Metadata-Version: 2.4
Name: cisco-aibom
Version: 0.2.2
Summary: A tool to generate an AI BOM from source code.
Classifier: Programming Language :: Python :: 3.11
Classifier: Programming Language :: Python :: 3.12
Classifier: Programming Language :: Python :: 3.13
Classifier: Operating System :: OS Independent
Classifier: Intended Audience :: Developers
Requires-Python: <3.14,>=3.11
Description-Content-Type: text/markdown
Requires-Dist: libcst>=1.0.0
Requires-Dist: duckdb>=1.0.0
Requires-Dist: typer>=0.9.0
Requires-Dist: litellm>=1.77.0
Requires-Dist: pandas>=2.0.0
Requires-Dist: fastapi>=0.104.0
Requires-Dist: uvicorn>=0.24.0
Requires-Dist: pydantic>=2.6.0
Requires-Dist: httpx>=0.28.1
Requires-Dist: rich>=13.9.0
Requires-Dist: platformdirs>=4.0.0
Provides-Extra: test
Requires-Dist: pytest>=8.4.1; extra == "test"
Requires-Dist: pytest-cov>=6.2.1; extra == "test"

# AI BOM

The AI BOM tool scans codebases and container images to inventory AI framework components (models, agents, tools, prompts, and more). It currently parses Python source code, resolves fully qualified symbols, and matches them against a DuckDB catalog to produce an AI bill of materials (AI BOM). Optional LLM enrichment extracts model names, and a workflow pass annotates components with call-path context.

## Table of Contents

- [Features](#features)
- [Repository Layout](#repository-layout)
- [Installation](#installation)
- [Knowledge Base Configuration](#knowledge-base-configuration)
- [Usage](#usage)
- [Testing](#testing)
- [Output Formats](#output-formats)
- [UI Mode](#ui-mode)
- [Technical Details](#technical-details)
- [Troubleshooting](#troubleshooting)

## Features

- **Static Python analysis:** Uses `libcst` to capture assignments, decorators, type annotations, and context managers.
- **Container image scanning:** Extracts `/app` from Docker images when available, otherwise scans `site-packages`.
- **DuckDB catalog matching:** Maps fully qualified symbols to curated component categories.
- **Workflow context:** Builds a lightweight call graph to show which workflows reach each component.
- **Derived relationships:** Infers `USES_TOOL` and `USES_LLM` links from agent arguments.
- **Optional LLM enrichment:** Uses `litellm` to extract model/embedding names from code snippets.
- **Multiple outputs:** Plaintext, JSON, or a FastAPI UI server.
- **Report submission:** Optional POST of the JSON report with retries.

## Repository Layout

```
aibom/   # Python analyzer package + CLI
ui/      # React UI for exploring results
docs/    # UI/API documentation
```

## Installation

### Prerequisites

- Python 3.11+
- uv (Python package manager, recommended)
- Docker (optional, for container image analysis)
- Node.js 22+ (optional, for the React UI)
- LLM provider API key (optional, for model extraction)
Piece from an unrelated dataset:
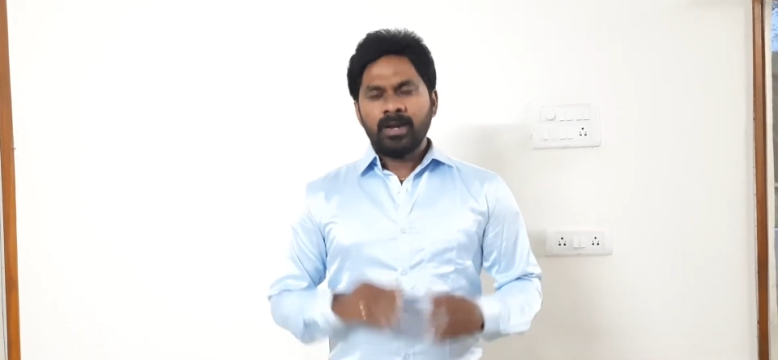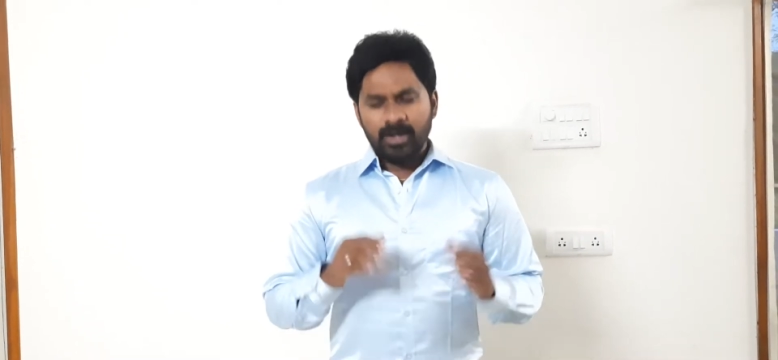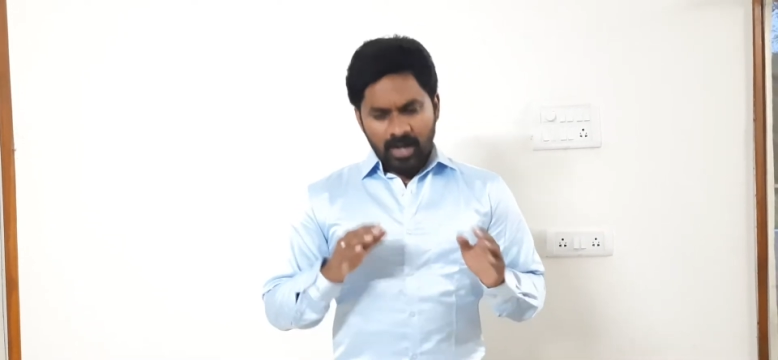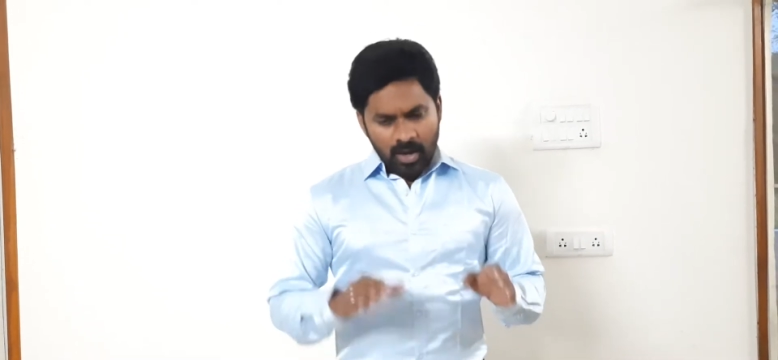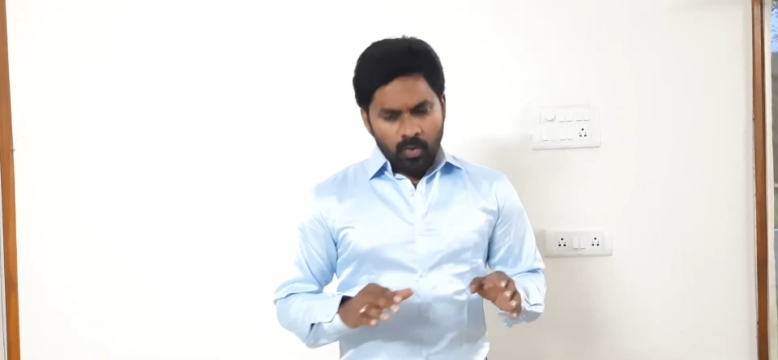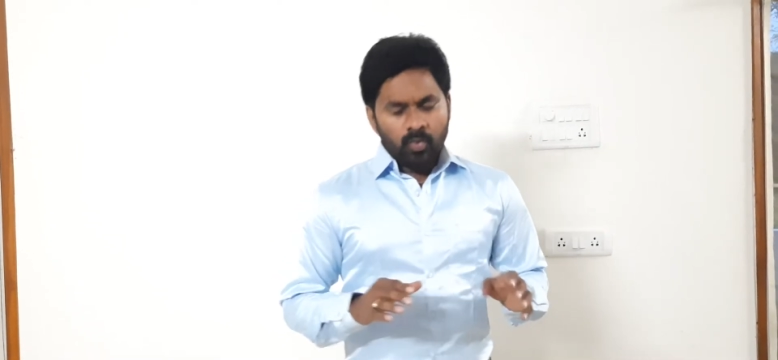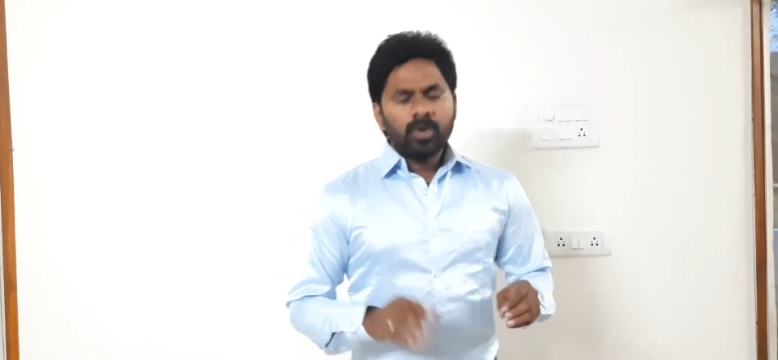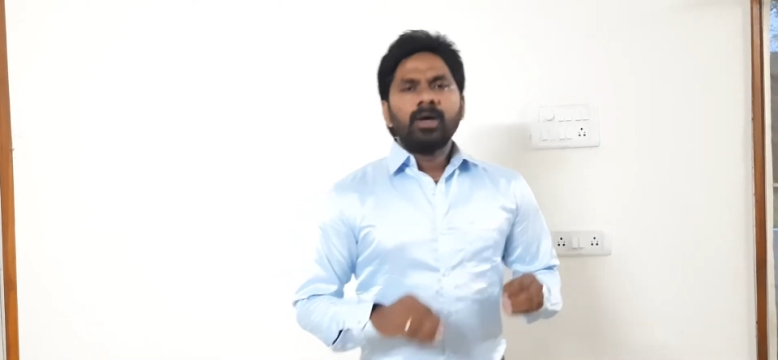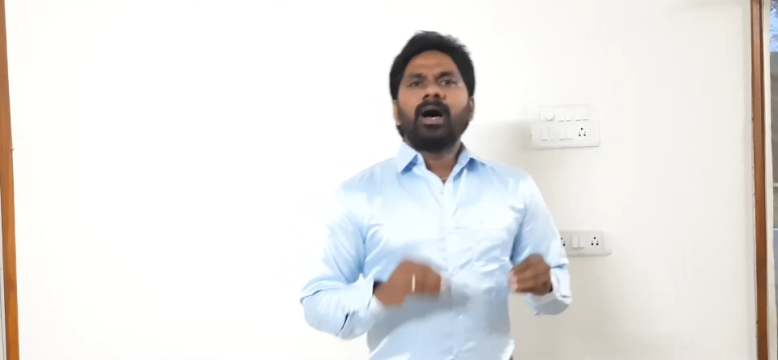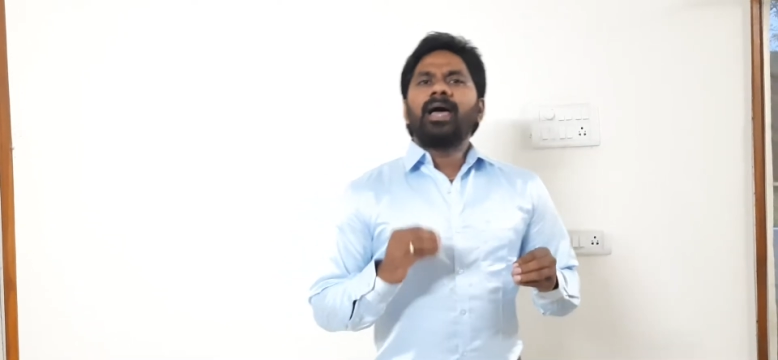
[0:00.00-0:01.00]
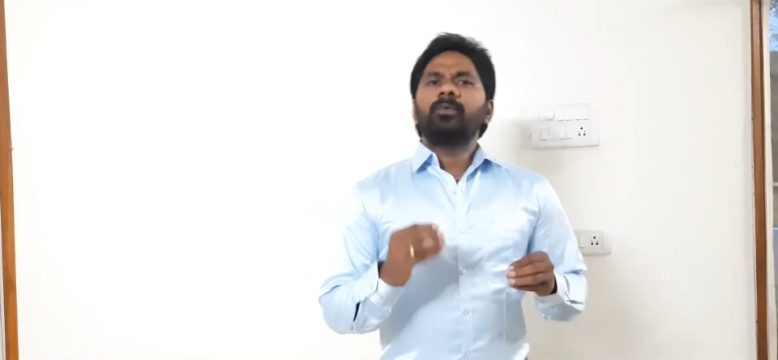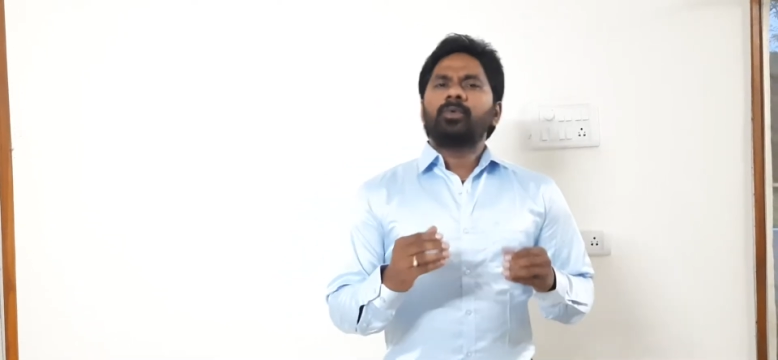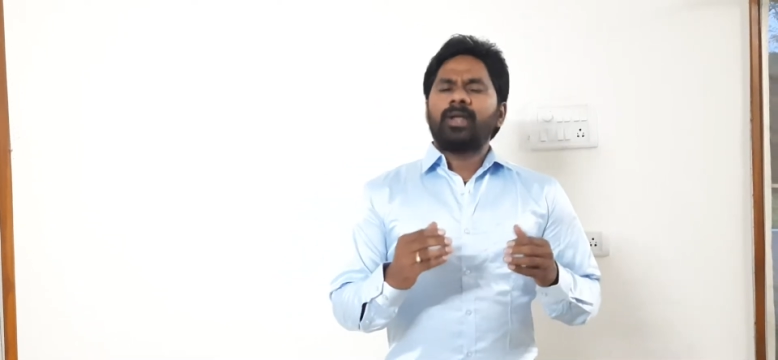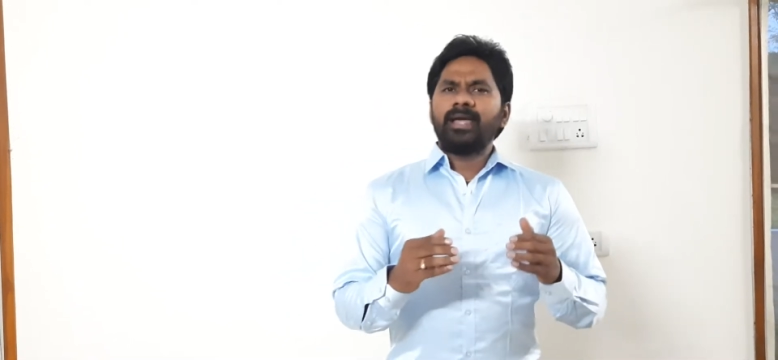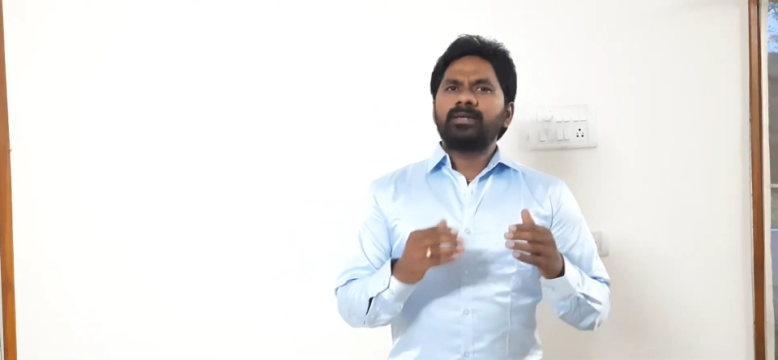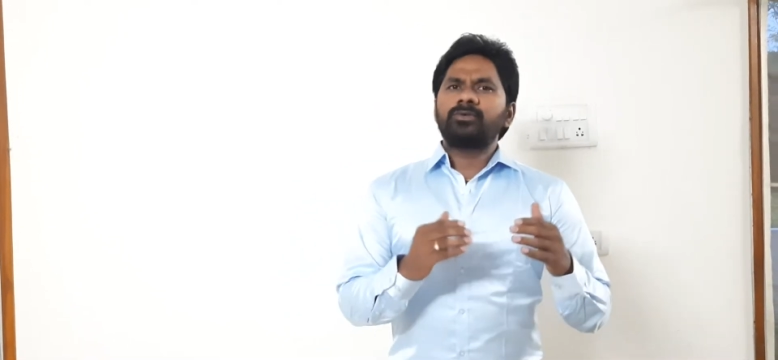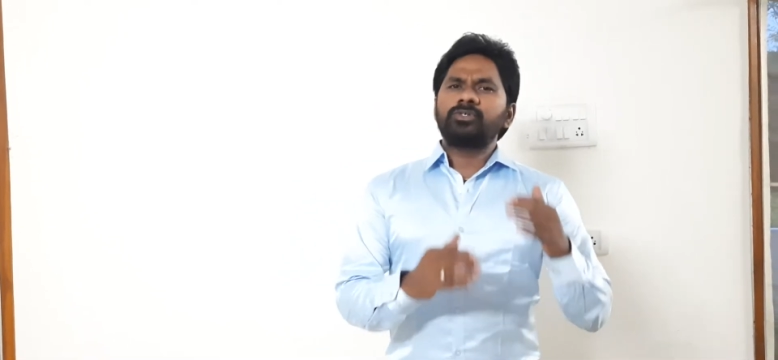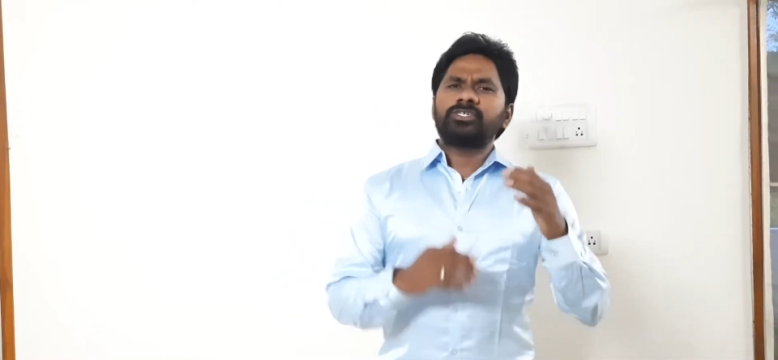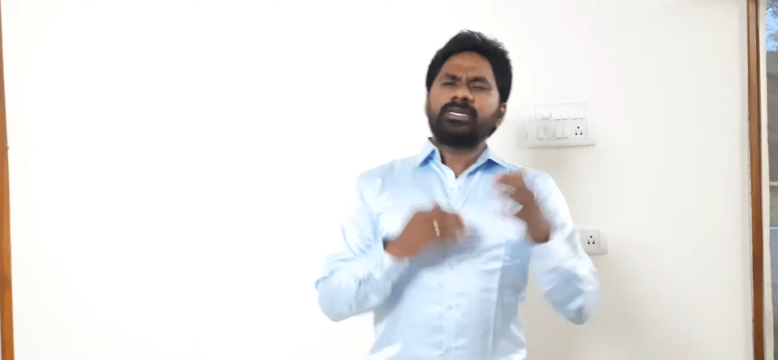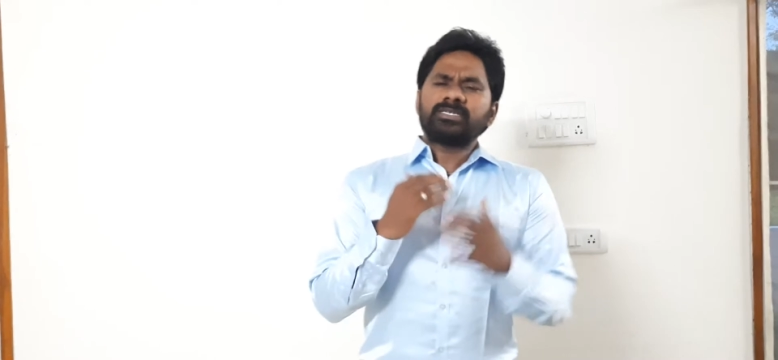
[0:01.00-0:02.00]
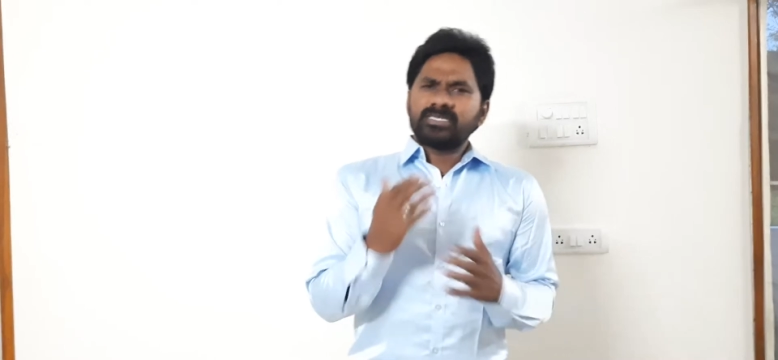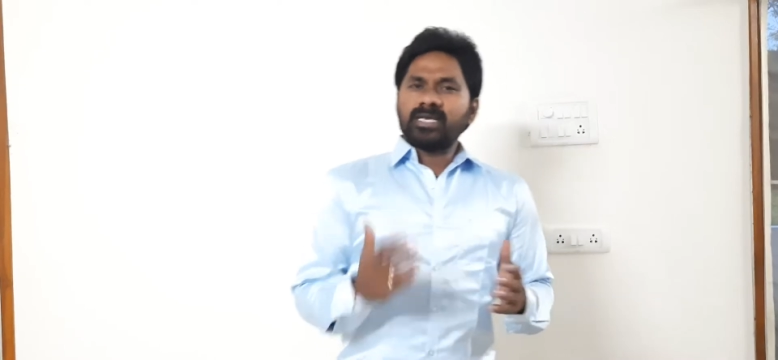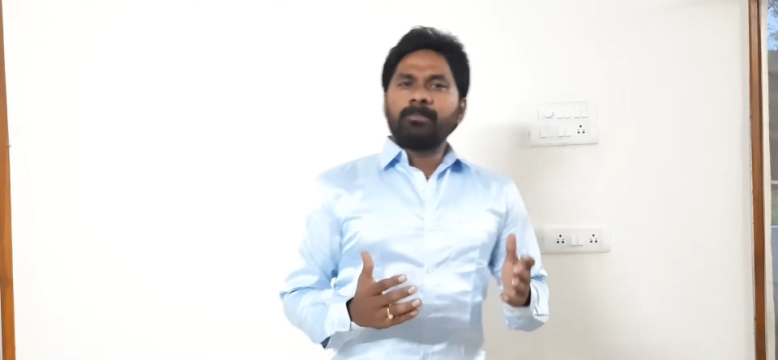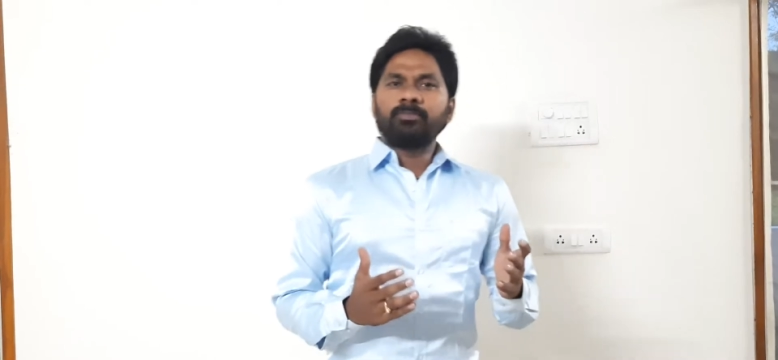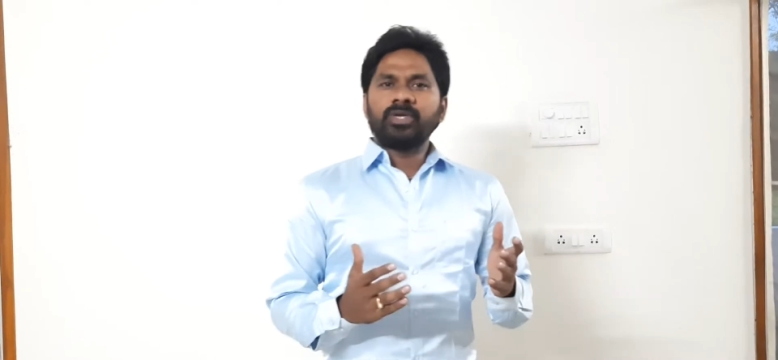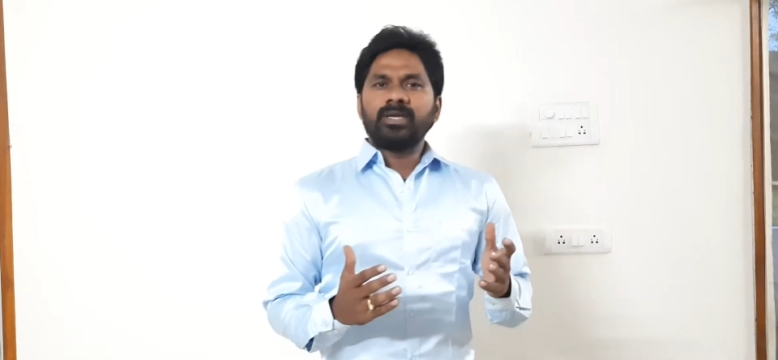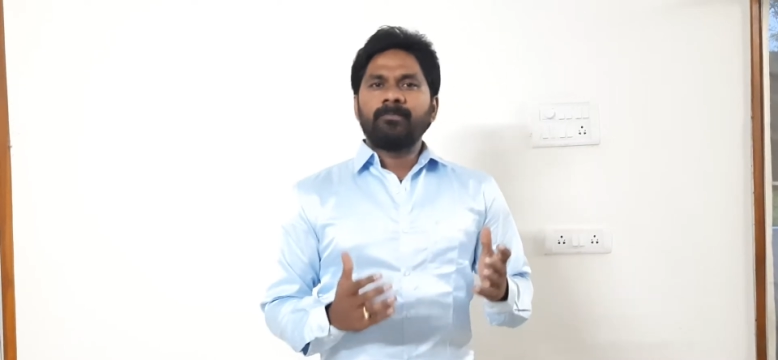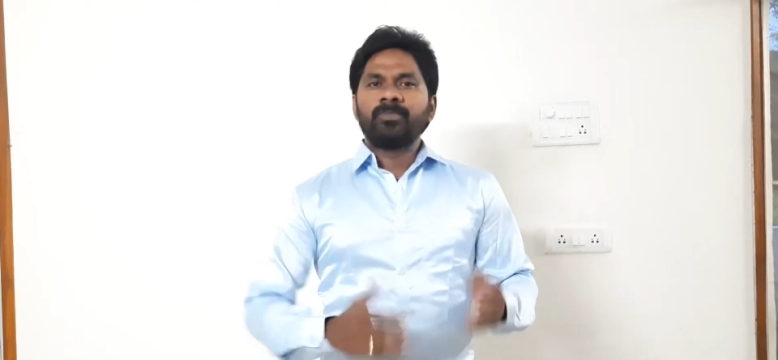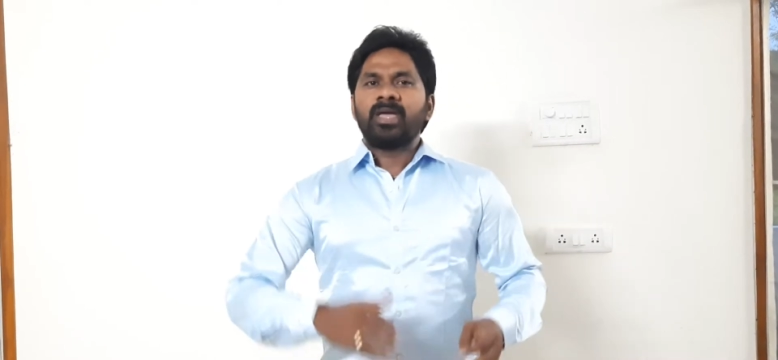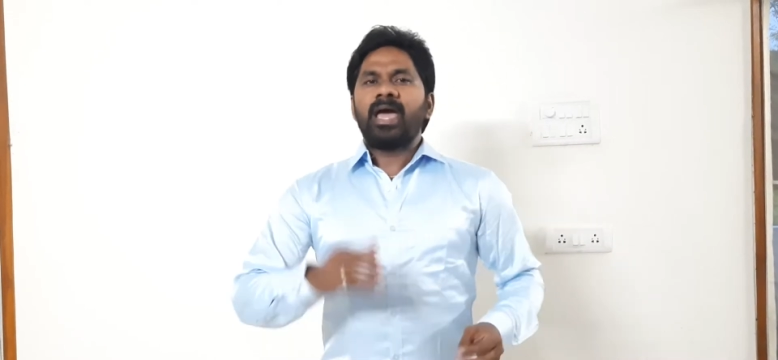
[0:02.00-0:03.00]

Now, I would like to share something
### Installing as a CLI tool

```bash
# Install uv
curl -LsSf https://astral.sh/uv/install.sh | sh
# or: brew install uv

uv tool install --python 3.13 cisco-aibom

# Verify installation
cisco-aibom --help
```

Alternatively, install from source:

```bash
uv tool install --python 3.13 --from git+https://github.com/cisco-ai-defense/aibom cisco-aibom

# Verify installation
cisco-aibom --help
```

### Installing for local development

```bash
git clone https://github.com/cisco-ai-defense/aibom.git
cd aibom/aibom

# Install uv (if not already installed)
curl -LsSf https://astral.sh/uv/install.sh | sh
# or: brew install uv

uv sync

# Activate virtual environment
source .venv/bin/activate  # Linux/macOS
# .venv\Scripts\activate   # Windows

# Verify installation
cisco-aibom --help
```

When working from source, you can also run the CLI with `uv run cisco-aibom ...` or `uv run python -m aibom ...`.

## Knowledge Base Configuration

The analyzer uses a local DuckDB catalog described by `manifest.json`.
The DuckDB file is a prebuilt, versioned knowledge-catalog artifact of AI frameworks. It is used as a read-only lookup dataset, with checksum verification for compatibility and integrity.
For users running the packaged CLI (for example via `uv tool install` or `pip`), the packaged manifest provides a default checksum and default catalog location (`~/.aibom/catalogs/aibom_catalog-<version>.duckdb`). You can still override with `AIBOM_DB_PATH` and `AIBOM_DB_SHA256`.
When running from source, execute from the `aibom/` directory or set `AIBOM_MANIFEST_PATH` to point at `aibom/src/aibom/manifest.json`.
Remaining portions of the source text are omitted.